AB ile ilişkiler bütünü
AB Dışişleri bakanları yaptırımlarla, Türkiye’nin Kıbrıs açıklarındaki sondaj faaliyetlerini durdurmasını istiyor. Bu çağrılara “bu Avrupalılar hep olduğu gibi çok konuşur ama hiçbir şey yapamazlar” mantığı ile yaklaşan Ankara muktedirlerinin amiyane deyim ile “bize ne karışıyorsunuz lan” yaklaşımı AB’nin 28 üyesi politik, ekonomik, hukuki hatta resmi açıklamada “Kıbrıs Cumhuriyeti’nin egemenlik haklarına saygı duymayan girişimlerinizin AB ile ilişkilerin bütünü üzerine olumsuz etki yapacağı” uyarısı yapıldı. Tabi buna Ankara’nın cevabı da gecikmedi: “Kıytırık yaptırımlarınızı takmıyor ve gerekirse 4. gemiyi de göndeririz ha” minvalinde oldu.
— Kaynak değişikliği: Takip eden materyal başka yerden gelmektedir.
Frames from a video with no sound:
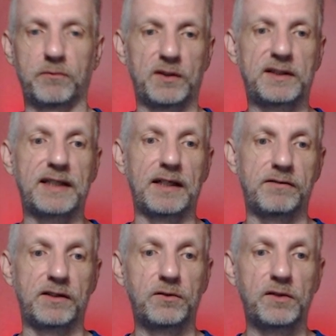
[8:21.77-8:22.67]
once again,
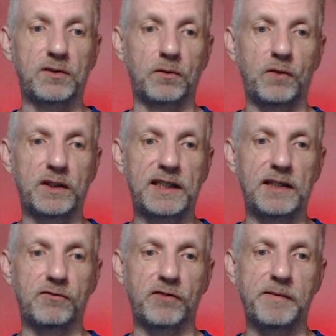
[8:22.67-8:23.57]
if I do this on one
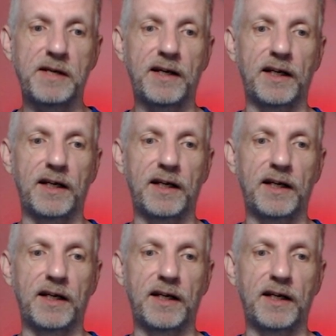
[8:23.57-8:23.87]
keyframe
AB, Türkiye’ye defalarca “Kıbrıs’ın egemenliğine ve ondan kaynaklı haklarına saygı göstermesi” çağrısında bulunmuştu.
‘Kıytırık’ yaptırımlar mı?
AB’nin 28 üye devletinin Dış İlişkiler bakanlarının bizatihi temsil edildiği Konseyi Ankara’yı hedefleyen bu yeni kararlarla acaba, daha önce yaptığı, özellikle TC ile AB’ye üyelik amacıyla 2005’te başladığı müzakerelerden ve de Kıbrıs Cumhuriyeti’nin (Güney) AB’ye üye olduğu günden beri defalarca yaptığı çağrılara ilaveten yapılmış ve Helence konuşan iki üyesini “teskin etme” yani zevahiri kurtarma amaçlı “kıytırık” yaptırımlar mı, yoksa AB-TC ilişkilerine her bakımdan çok daha ciddi etkileri olabilecek yeni bir sürecin/maceranın başlangıcının işaret fişekleri mi atılıyor?
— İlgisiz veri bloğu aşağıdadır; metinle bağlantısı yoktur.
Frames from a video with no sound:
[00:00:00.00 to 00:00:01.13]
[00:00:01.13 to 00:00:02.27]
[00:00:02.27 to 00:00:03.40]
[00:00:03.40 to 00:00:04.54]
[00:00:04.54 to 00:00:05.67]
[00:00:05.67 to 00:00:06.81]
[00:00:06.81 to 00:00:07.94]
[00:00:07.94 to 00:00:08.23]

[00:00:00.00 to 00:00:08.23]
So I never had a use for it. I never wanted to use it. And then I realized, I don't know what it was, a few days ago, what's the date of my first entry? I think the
Bunu kısmen anlamak için çok boyutlu ve geniş bir skaladan bakmak gerekiyor. Zira mesele sadece, Doğu Akdeniz havzasının ortasında yer alan Kıbrıs adasını çevreleyen doğalgazdan aslan payı kapma yarışının daha ötesi gibi gözüküyor.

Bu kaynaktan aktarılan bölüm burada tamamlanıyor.